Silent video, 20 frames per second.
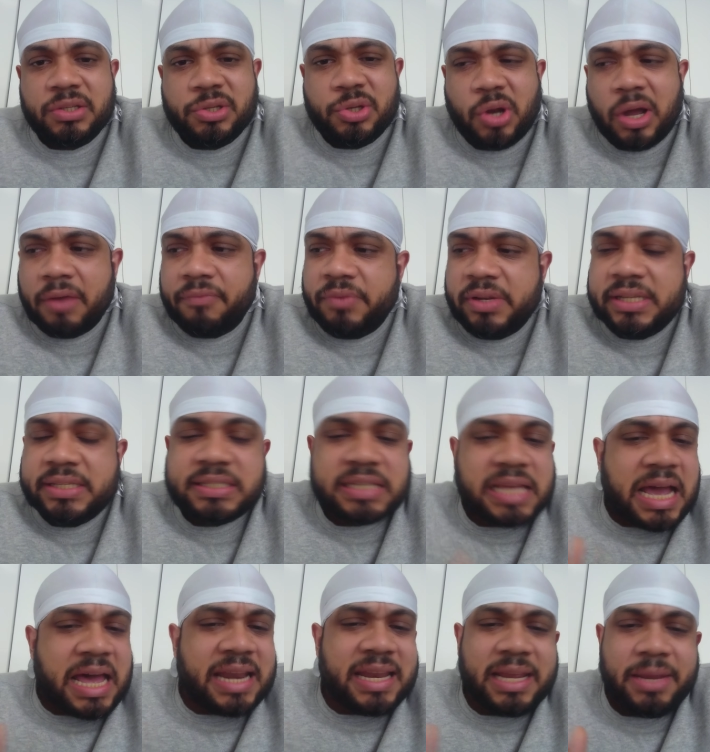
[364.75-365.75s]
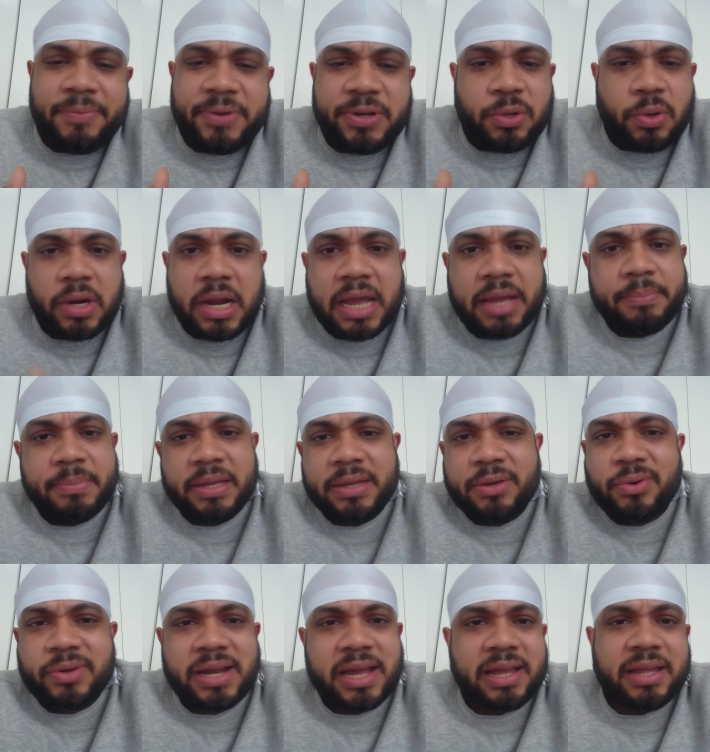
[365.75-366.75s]
You know, I'm really tired of hearing all that, man.
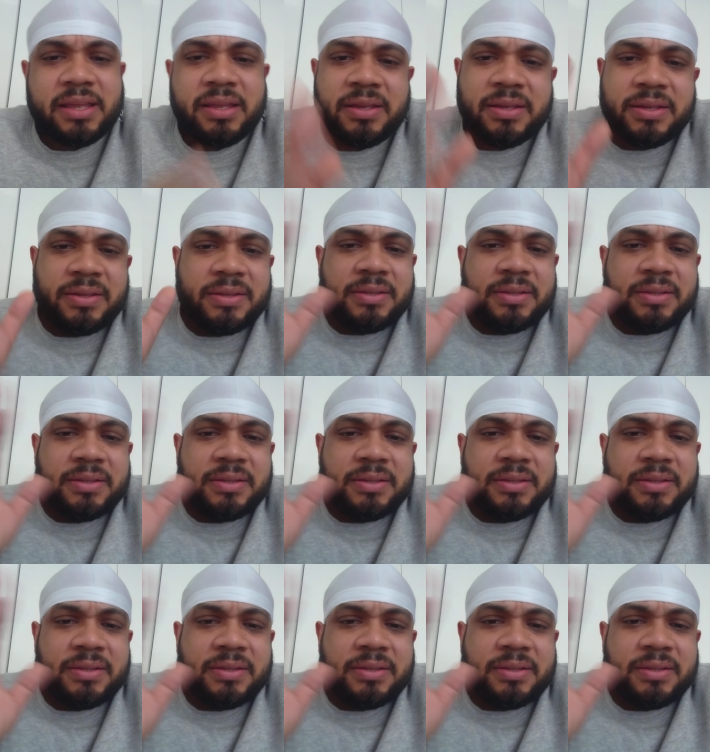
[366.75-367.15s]
All that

——————

Return the material exactly as given, apart from the pictures.

Silent video, 20 frames per second.
[364.75-365.75s]
[365.75-366.75s]
You know, I'm really tired of hearing all that, man.
[366.75-367.15s]
All that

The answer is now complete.